------ Data for the task
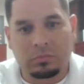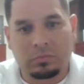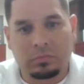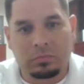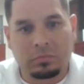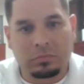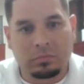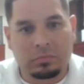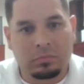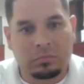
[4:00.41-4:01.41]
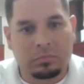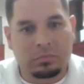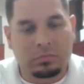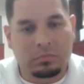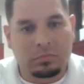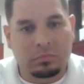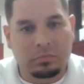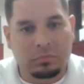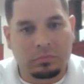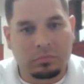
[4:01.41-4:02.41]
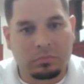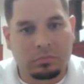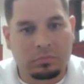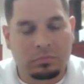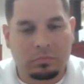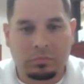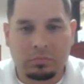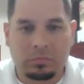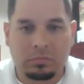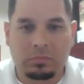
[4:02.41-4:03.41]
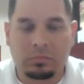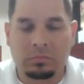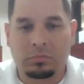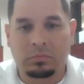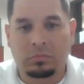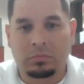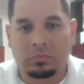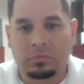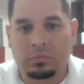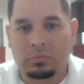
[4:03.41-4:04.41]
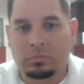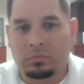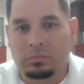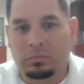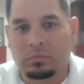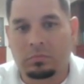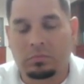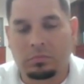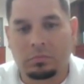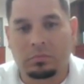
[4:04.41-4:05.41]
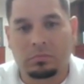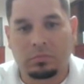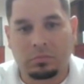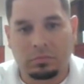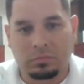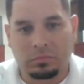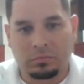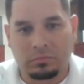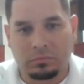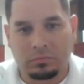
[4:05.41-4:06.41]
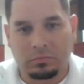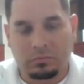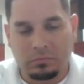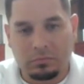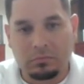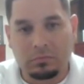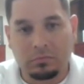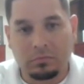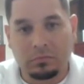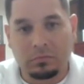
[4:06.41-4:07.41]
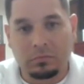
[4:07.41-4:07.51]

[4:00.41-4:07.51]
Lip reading: The person shown says nothing.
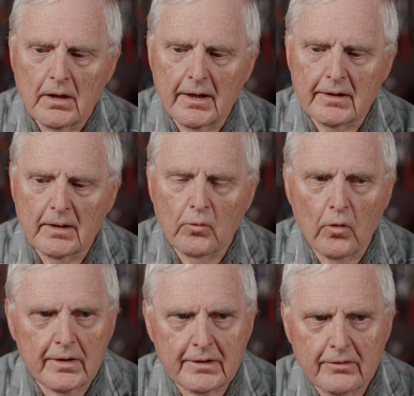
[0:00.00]
And I'm
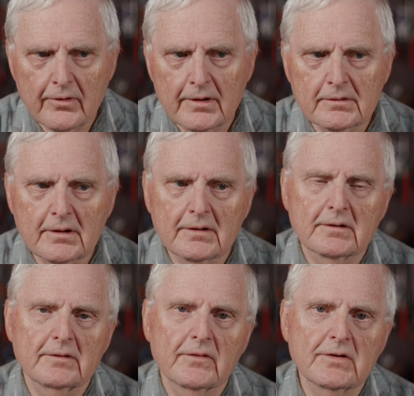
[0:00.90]
walking around at a
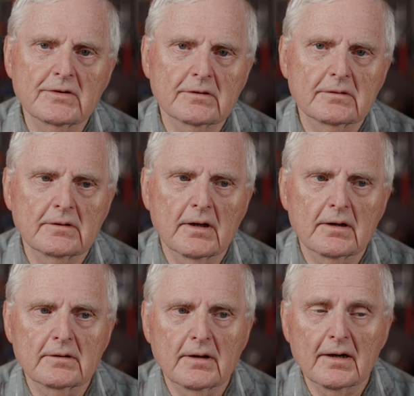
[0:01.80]
convention,
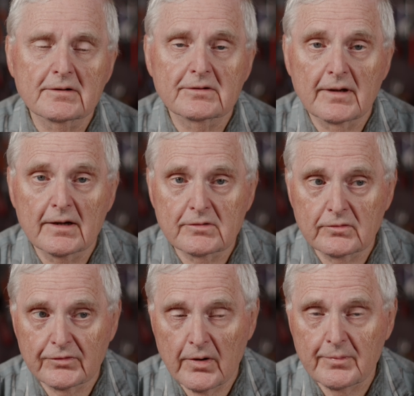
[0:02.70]
and I actually
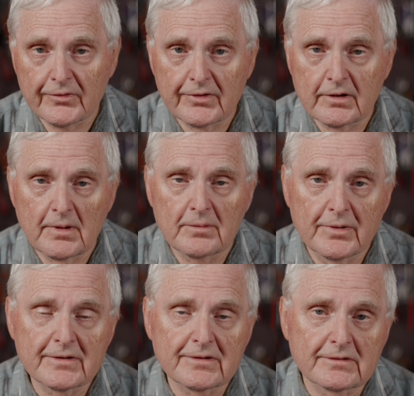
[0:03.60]
was representing my
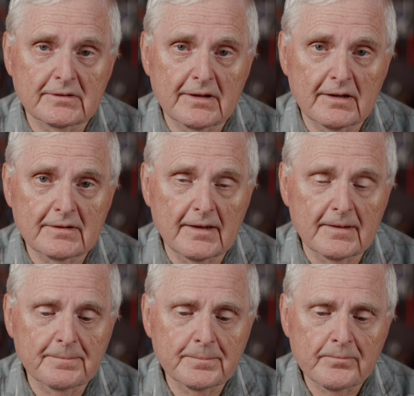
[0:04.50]
business at that time.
------------
> **Task details**: Give every record back exactly as it reads, with no images.

> **Task answer**:
[4:00.41-4:01.41]
[4:01.41-4:02.41]
[4:02.41-4:03.41]
[4:03.41-4:04.41]
[4:04.41-4:05.41]
[4:05.41-4:06.41]
[4:06.41-4:07.41]
[4:07.41-4:07.51]

[4:00.41-4:07.51]
Lip reading: The person shown says nothing.
[0:00.00]
And I'm
[0:00.90]
walking around at a
[0:01.80]
convention,
[0:02.70]
and I actually
[0:03.60]
was representing my
[0:04.50]
business at that time.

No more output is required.